At that point, I started suspecting something like accumulated rounding errors, and the higher the sampling rate, the more errors to accumulate. Or maybe aliasing depending on the sampling rate, who knows. So I tried something more interesting: Upscaling by a different factor than 2.

zresample --rate 44100 --wav --16bit --rec input.wav input-converted-44100.wav &&
rubberband -3 -R -f1 input-converted-44100.wav input-converted-44100-stretched.wav

As suspected, something interesting happened: The most pronounced peak moved! The overall shape (waveform) changed as well, and the other peaks appear less pronounced. What is going on here?

I also had a look at the spectrograms. I visually inspected the spectrograms of all audio files I tested (both real-world audio as well as artificial test files) and compared them with their respective rubberband-processed versions. The following pattern appears to emerge:

What do you think? Is there anything new to you? If you don't see any flaw that might point to a bug, I would be glad if you could explain the observations I made.
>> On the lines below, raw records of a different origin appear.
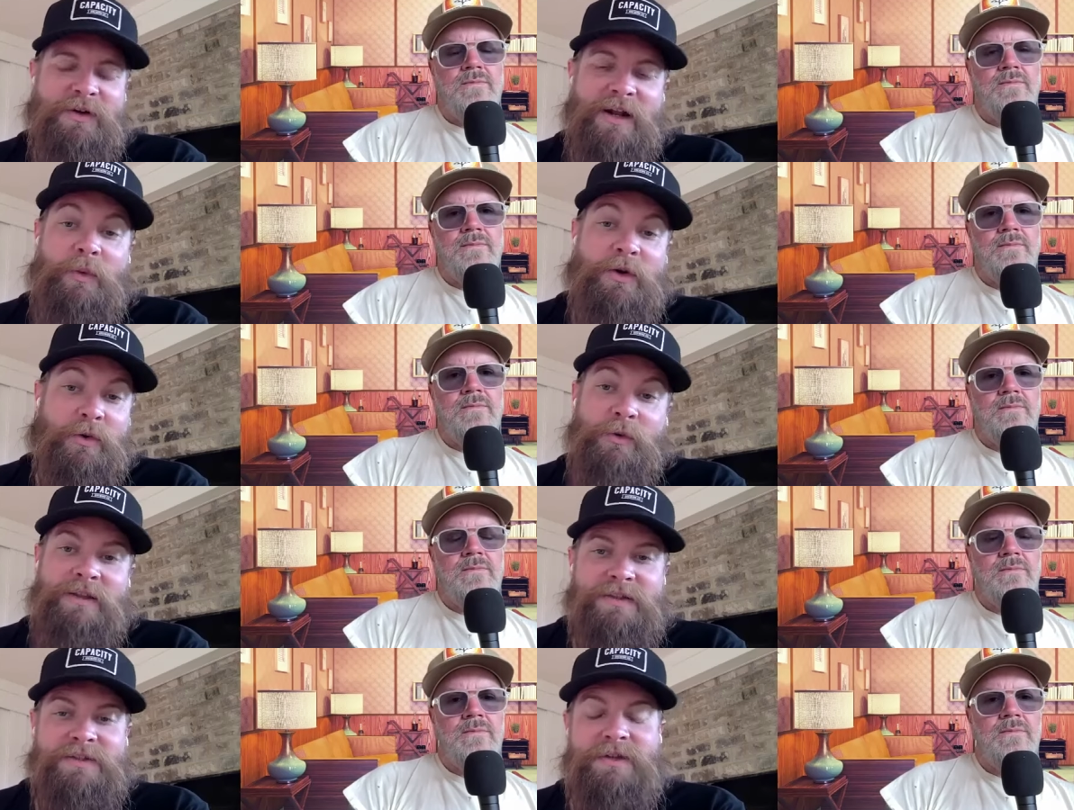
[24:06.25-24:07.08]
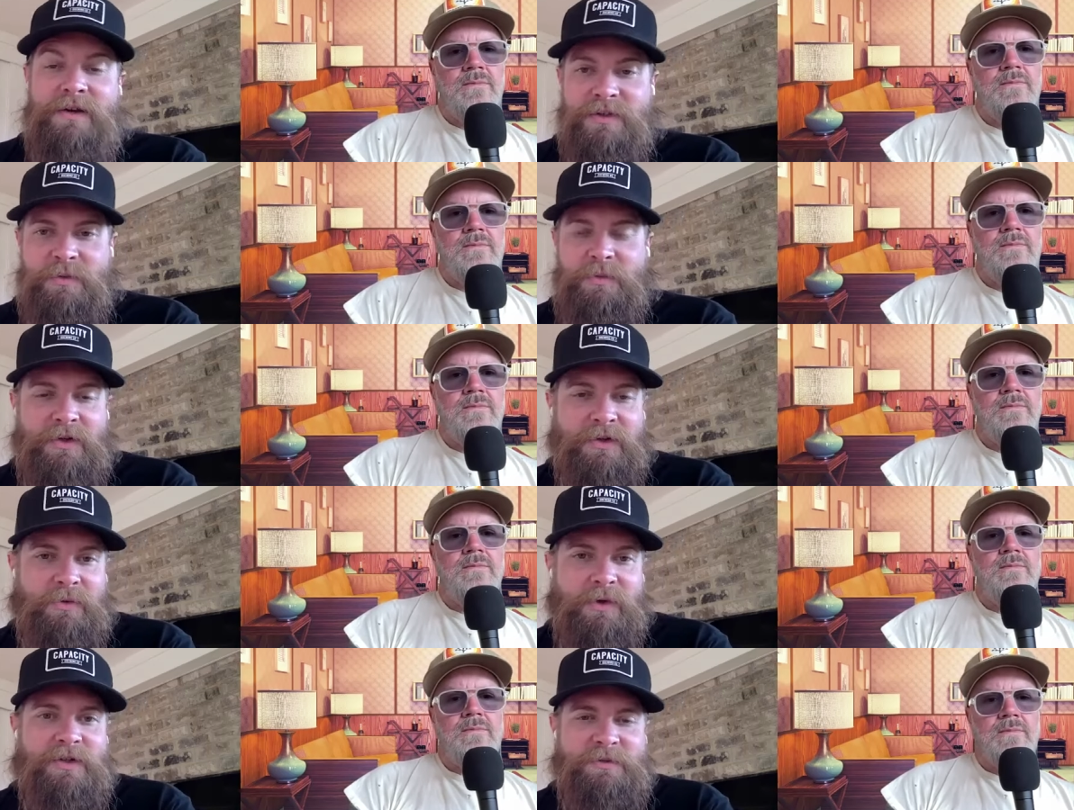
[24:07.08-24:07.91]
Speaker 1: figuring out when to write the songs when we're
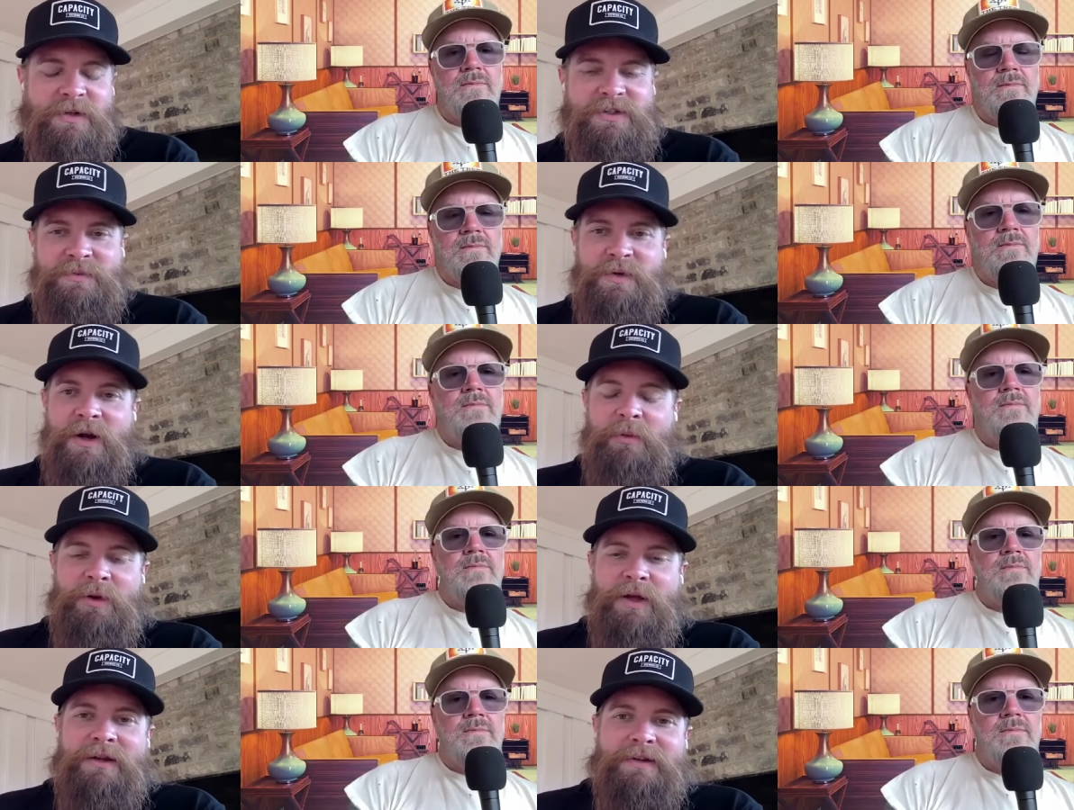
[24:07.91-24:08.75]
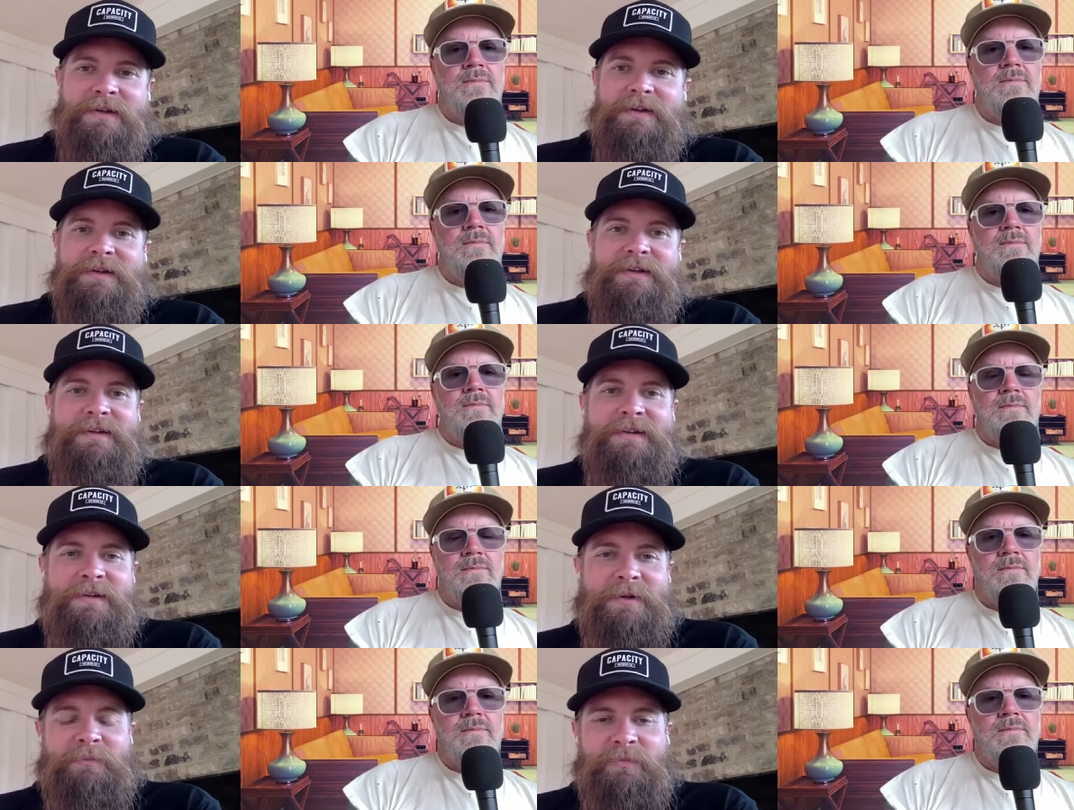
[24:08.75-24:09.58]
on the road as much as we are but
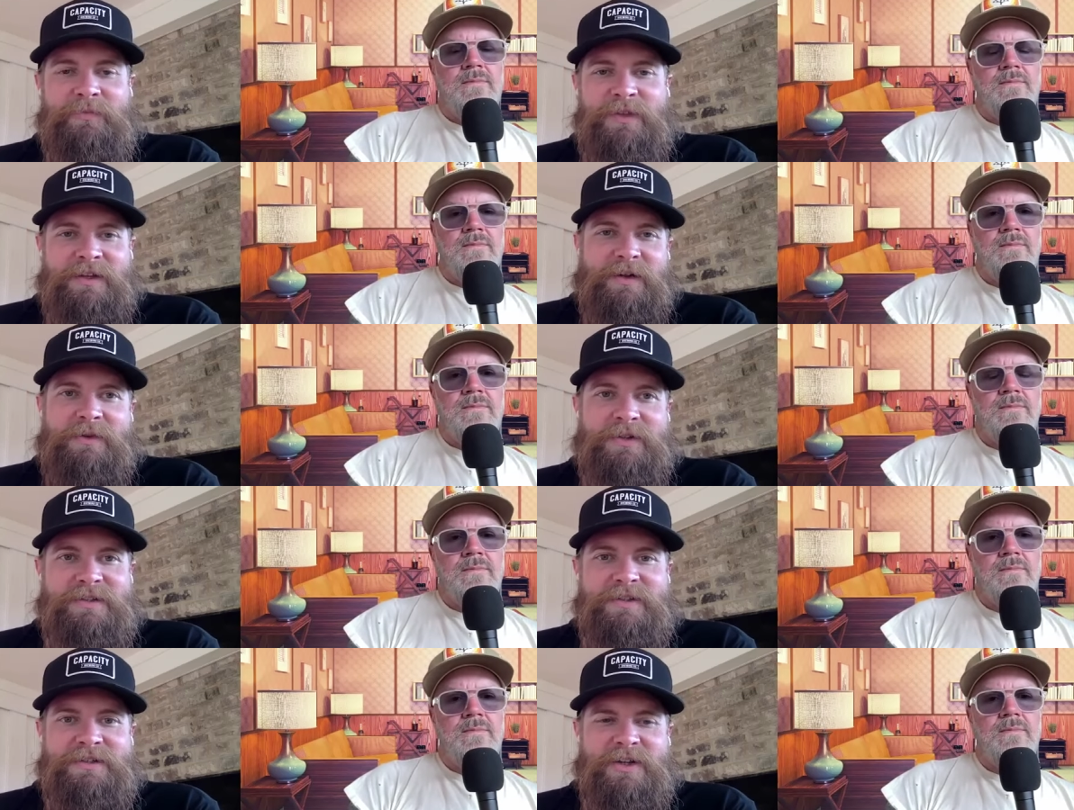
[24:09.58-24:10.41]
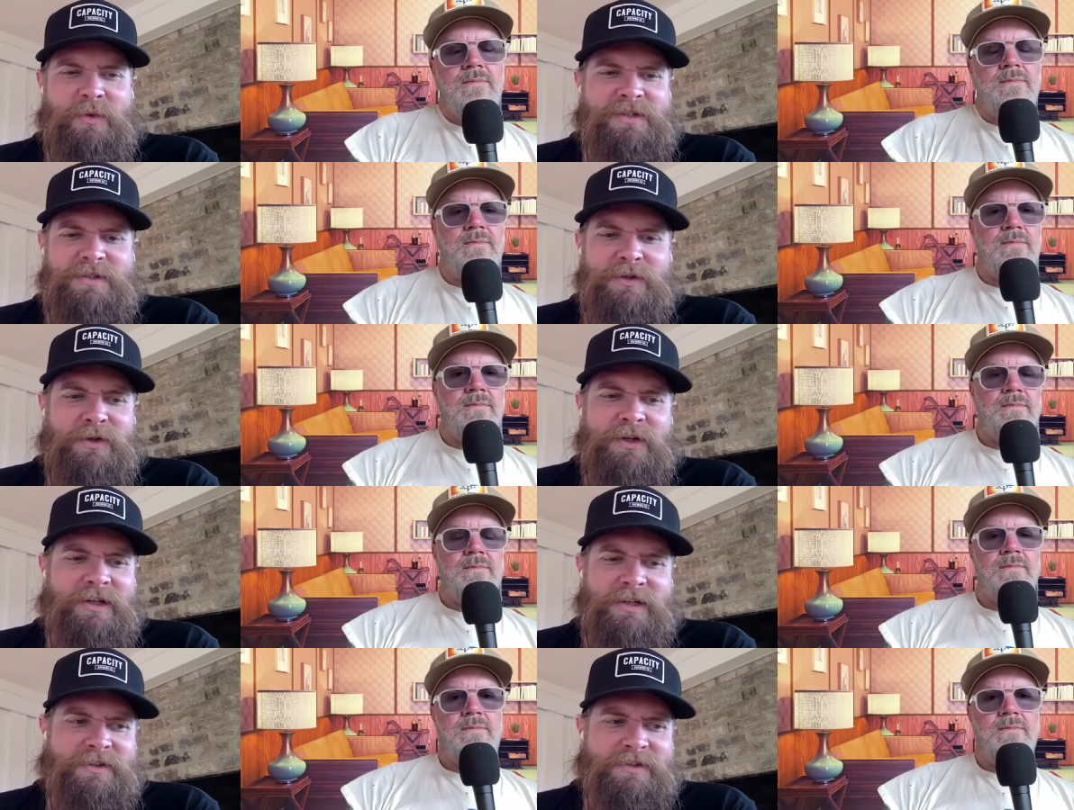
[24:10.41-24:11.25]
um, you know there's, there's always
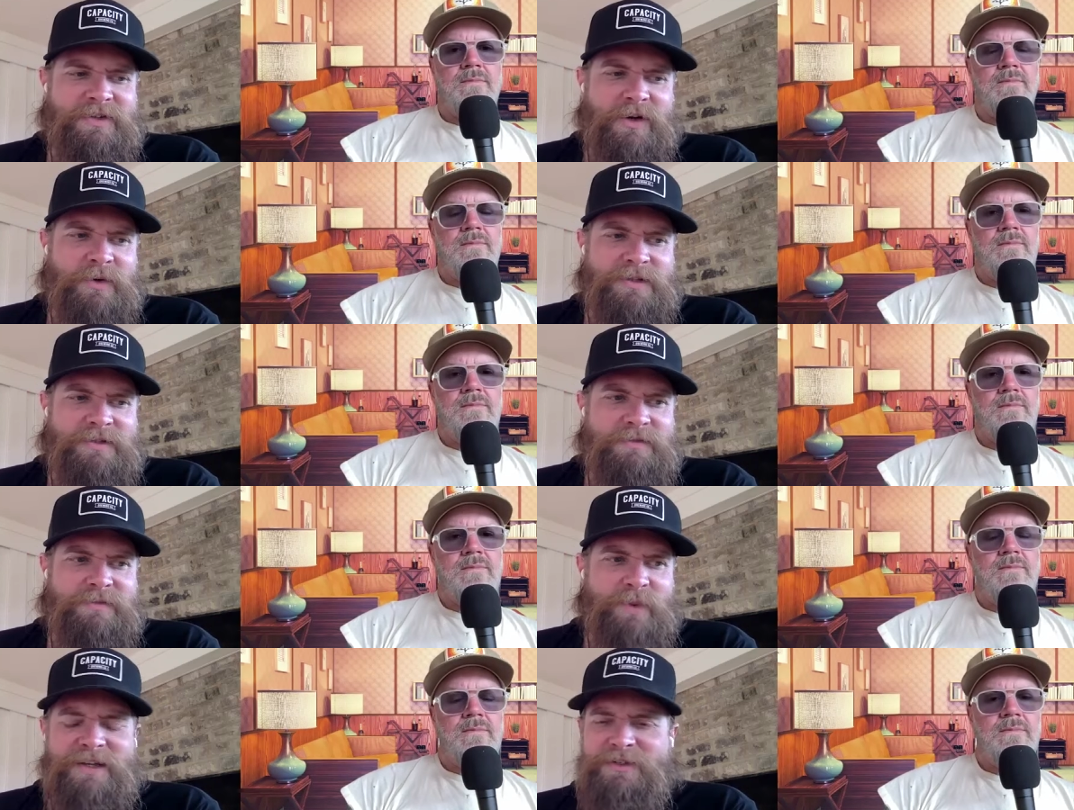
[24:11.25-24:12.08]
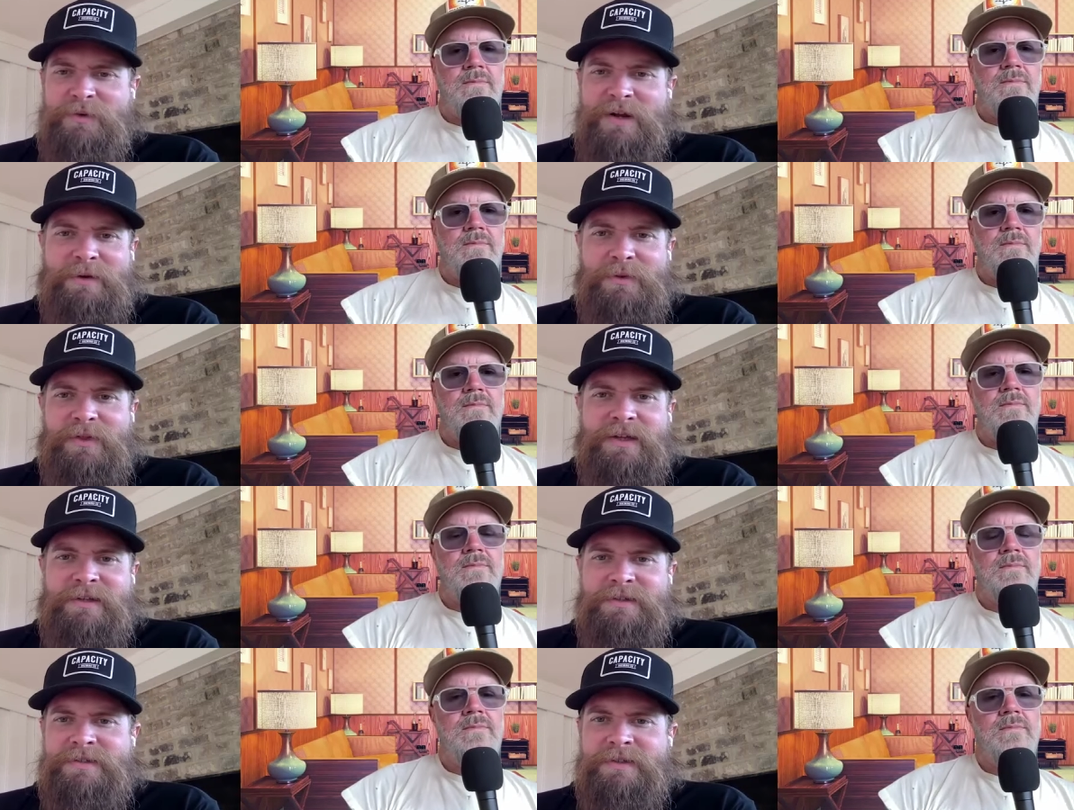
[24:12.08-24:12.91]
learning and there's always ways around
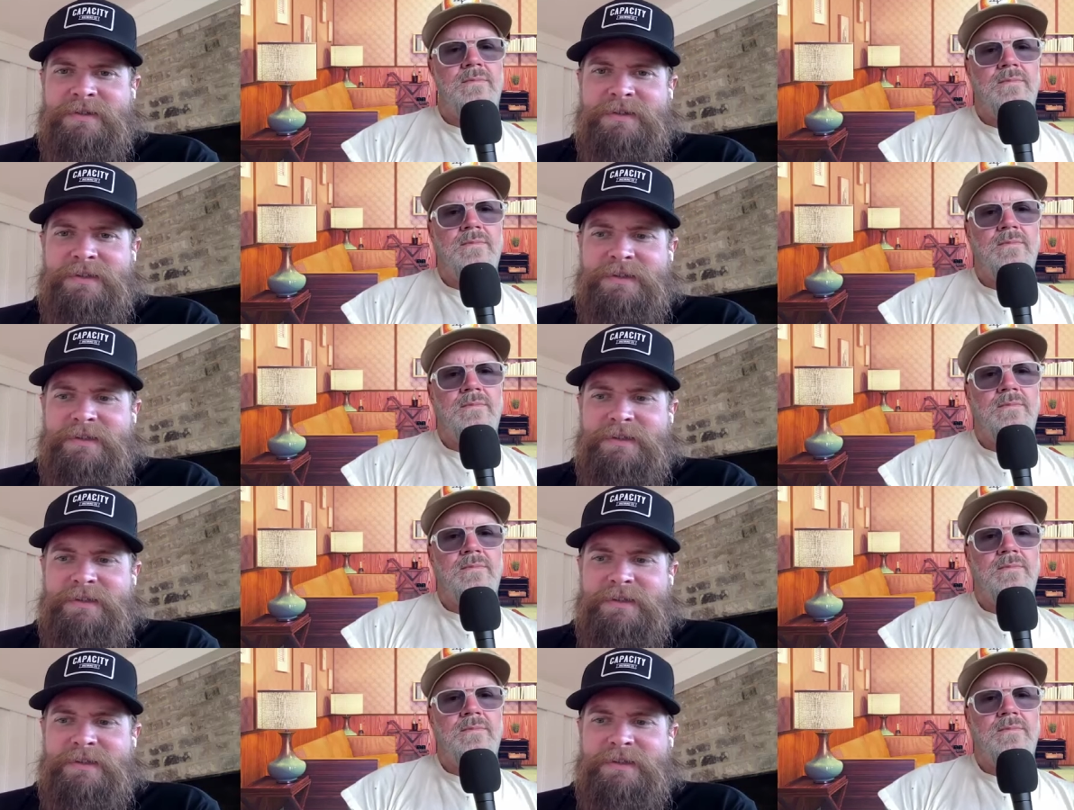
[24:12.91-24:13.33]
things and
Just curious. (But if it happens to help finding hidden bugs, that would be awesome!) Feel free to ask if you have any questions.

cannam commented 1 year ago

Thank you for your reply, but, admittedly, I am not really satisfied.
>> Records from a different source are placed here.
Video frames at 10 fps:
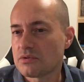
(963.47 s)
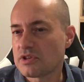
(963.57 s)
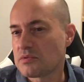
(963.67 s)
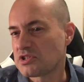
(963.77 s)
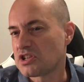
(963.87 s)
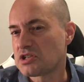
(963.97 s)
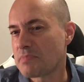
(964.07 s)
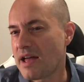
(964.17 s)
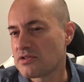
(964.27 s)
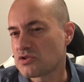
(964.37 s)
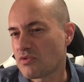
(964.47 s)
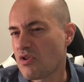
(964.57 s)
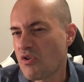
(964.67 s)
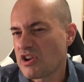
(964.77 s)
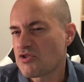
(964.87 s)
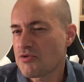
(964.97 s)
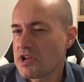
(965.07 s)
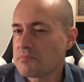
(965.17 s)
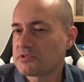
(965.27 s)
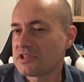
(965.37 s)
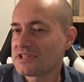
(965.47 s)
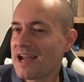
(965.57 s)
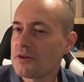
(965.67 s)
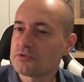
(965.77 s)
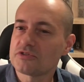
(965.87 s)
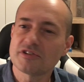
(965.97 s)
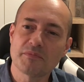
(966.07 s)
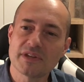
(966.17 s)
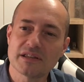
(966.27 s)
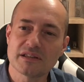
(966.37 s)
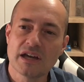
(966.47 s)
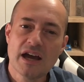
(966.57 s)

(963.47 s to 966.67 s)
or there was suspense, or it creeped us out or something.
Well, I am not trying to claim the situation is ideal, just that it is a logical compromise. Time-stretching introduces artifacts. Ideally those artifacts would disappear entirely at a ratio of 1.0. Also ideally, switching from 1.0 to another ratio during playback should be "noiseless" (i.e. introduce no clicks, or other artifacts that are not there during fixed-ratio processing).

For a variable-rate timestretcher it's possible to make a case for the latter requirement as more important than the former (within reason). If you want a 1.0 ratio most of the time and don't mind a click when switching away from 1.0, you can either use offline mode, or bypass the timestretcher when the ratio is 1.0. Whereas if the timestretcher itself clicks when switching to or from 1.0, there is nothing that you as the user can do about it.

As I said, this is an area I'd like to improve in future releases - ideally by improving the method so as to satisfy both requirements, but at least with an option. It isn't an issue with the R2 stretcher for various reasons, but the cause of this behaviour with R3 is essentially connected with why R3 usually sounds better in the first place.

convert it to 24000 Hz sampling rate

The API docs note that 44.1 or 48kHz are the intended rates for Rubber Band - other rates "should produce sensible output" but are not advised. Perhaps the command-line tool should also say this.

Also note that the distortions are very noticeable even for mono input, so I do not see how the "additional multi-channel frequency handling layer" is supposed to cause this issue in those cases.

Frequency channels, not audio file channels (sorry! that was confusing). The artifacts you're observing are around channel boundaries. The precise boundary frequencies may change depending on the content of the signal.